# Action item
Return all the lines below in which the string "Silent" appears.

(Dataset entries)
┏━━

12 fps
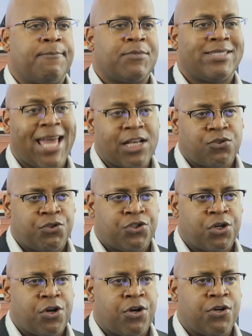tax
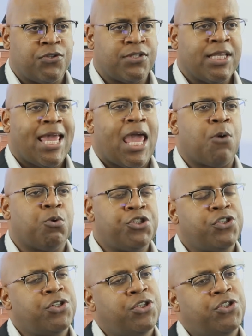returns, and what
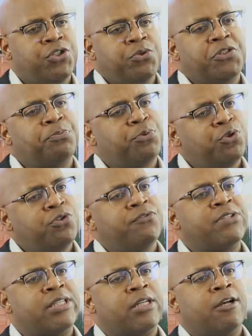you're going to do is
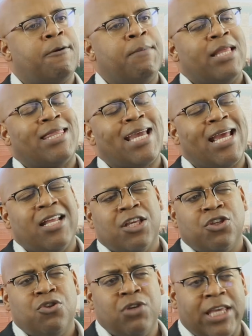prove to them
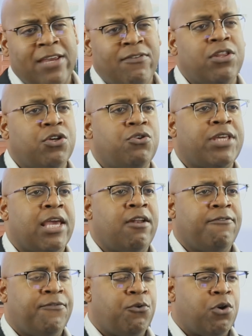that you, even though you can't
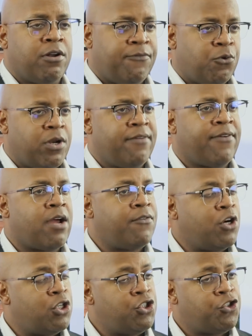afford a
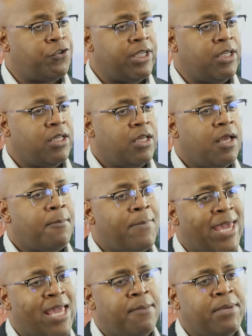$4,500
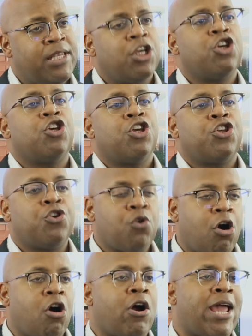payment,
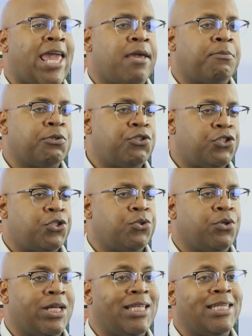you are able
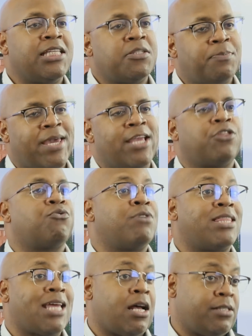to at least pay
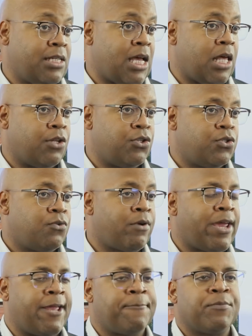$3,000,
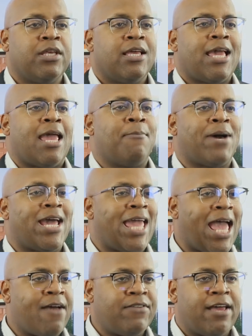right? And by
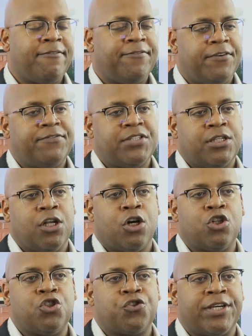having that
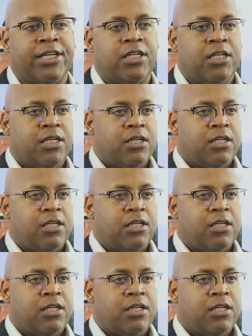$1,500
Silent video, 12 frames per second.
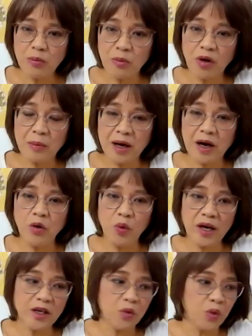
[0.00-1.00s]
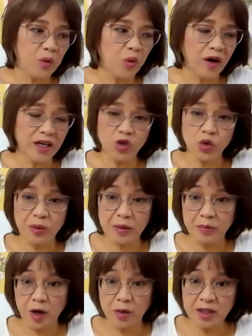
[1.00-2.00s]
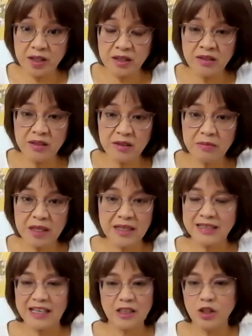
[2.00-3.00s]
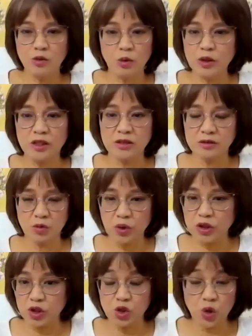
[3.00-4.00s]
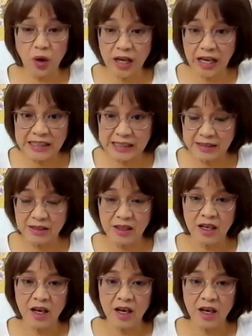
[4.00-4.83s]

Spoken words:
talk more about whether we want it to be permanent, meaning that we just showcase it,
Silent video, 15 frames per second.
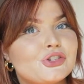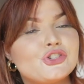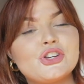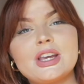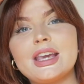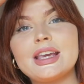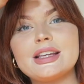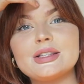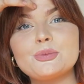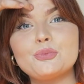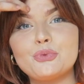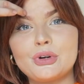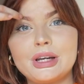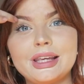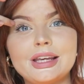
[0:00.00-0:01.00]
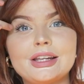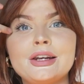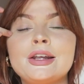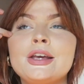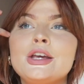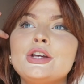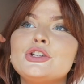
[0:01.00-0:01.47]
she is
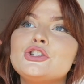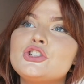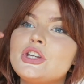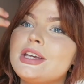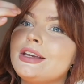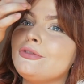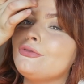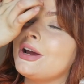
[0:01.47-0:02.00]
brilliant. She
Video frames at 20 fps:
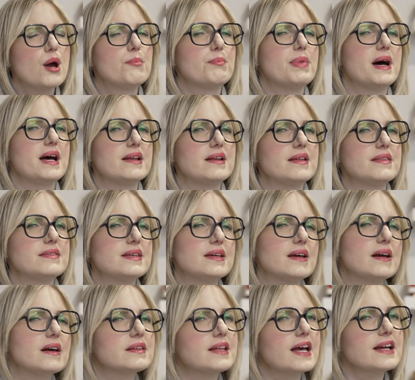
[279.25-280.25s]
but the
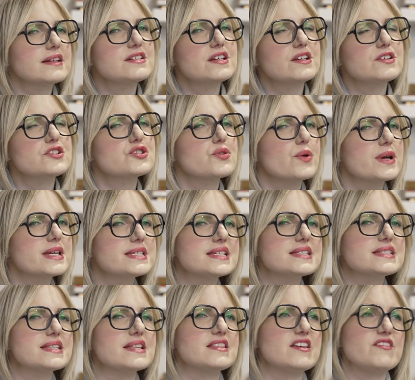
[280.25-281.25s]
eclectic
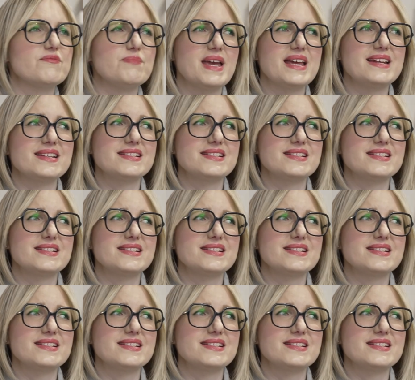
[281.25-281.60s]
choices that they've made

┗━━

# Answer below
Silent video, 12 frames per second.
Silent video, 15 frames per second.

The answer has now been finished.